Every record below is to be retyped exactly, with the pictures left out.

Input material =>
[Start of Attachment]

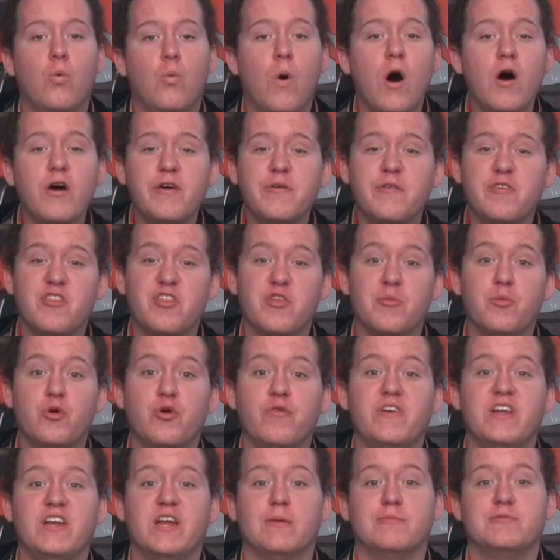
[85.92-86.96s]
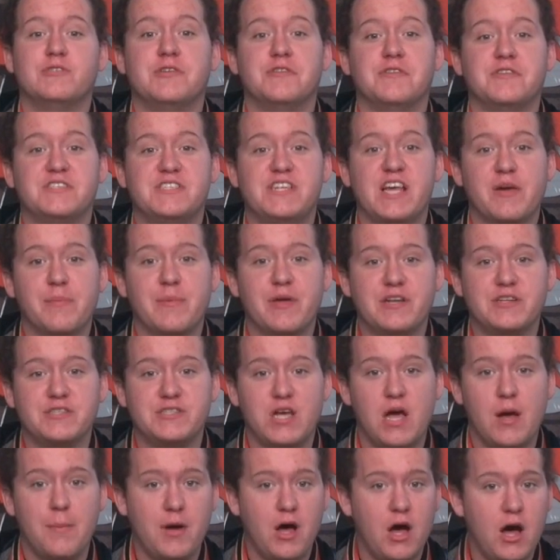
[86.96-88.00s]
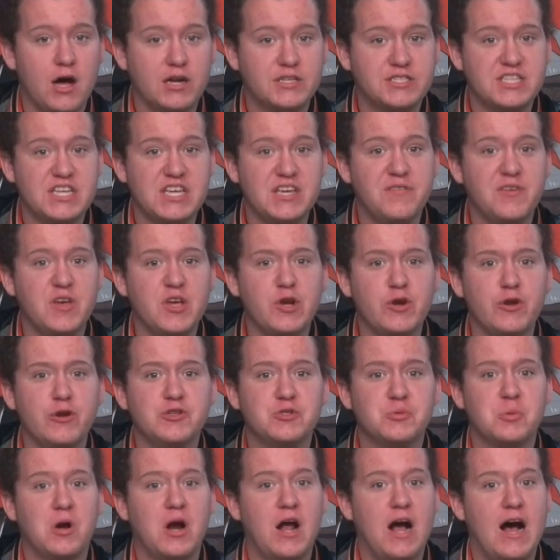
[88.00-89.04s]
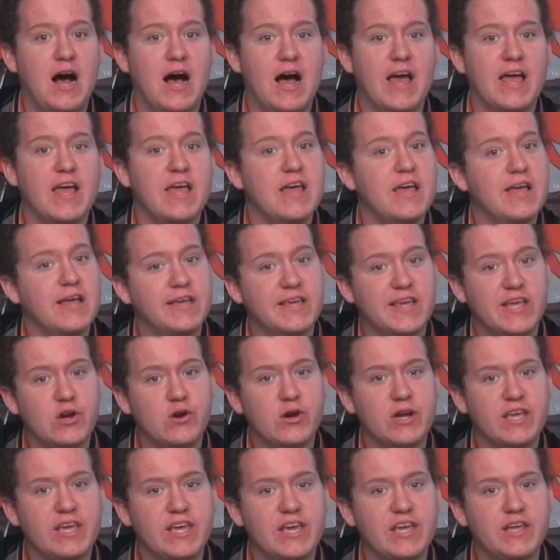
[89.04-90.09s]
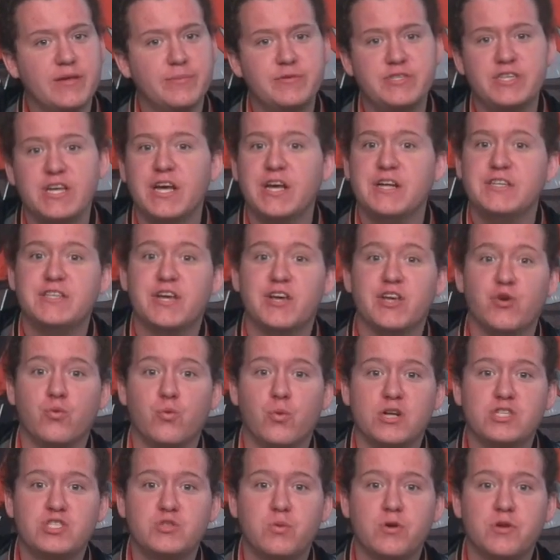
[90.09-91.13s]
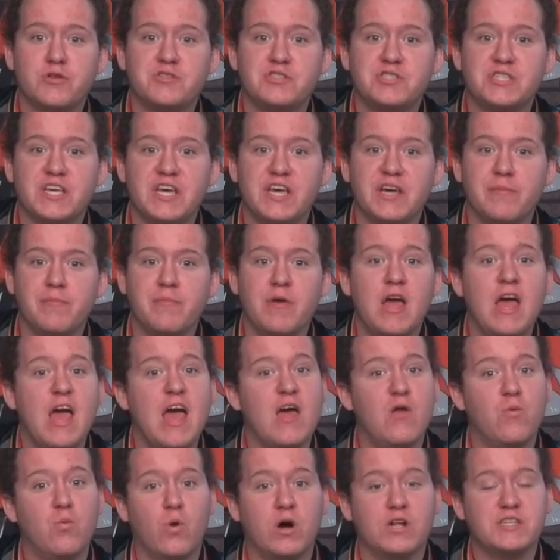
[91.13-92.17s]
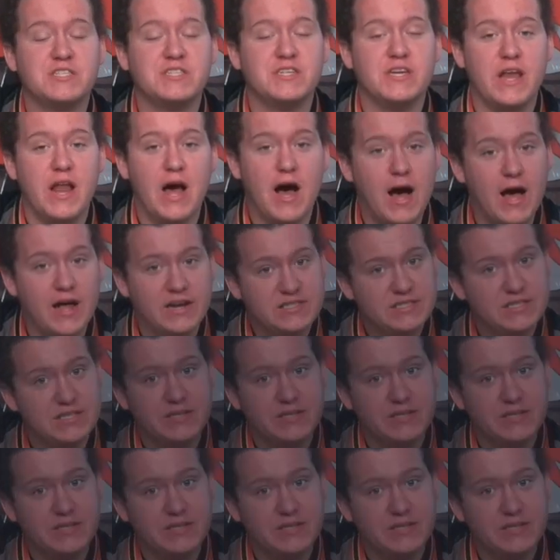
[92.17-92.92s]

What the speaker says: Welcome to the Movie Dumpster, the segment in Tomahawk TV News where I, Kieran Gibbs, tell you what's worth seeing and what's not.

[End of Attachment]

Written solution =>
[85.92-86.96s]
[86.96-88.00s]
[88.00-89.04s]
[89.04-90.09s]
[90.09-91.13s]
[91.13-92.17s]
[92.17-92.92s]

What the speaker says: Welcome to the Movie Dumpster, the segment in Tomahawk TV News where I, Kieran Gibbs, tell you what's worth seeing and what's not.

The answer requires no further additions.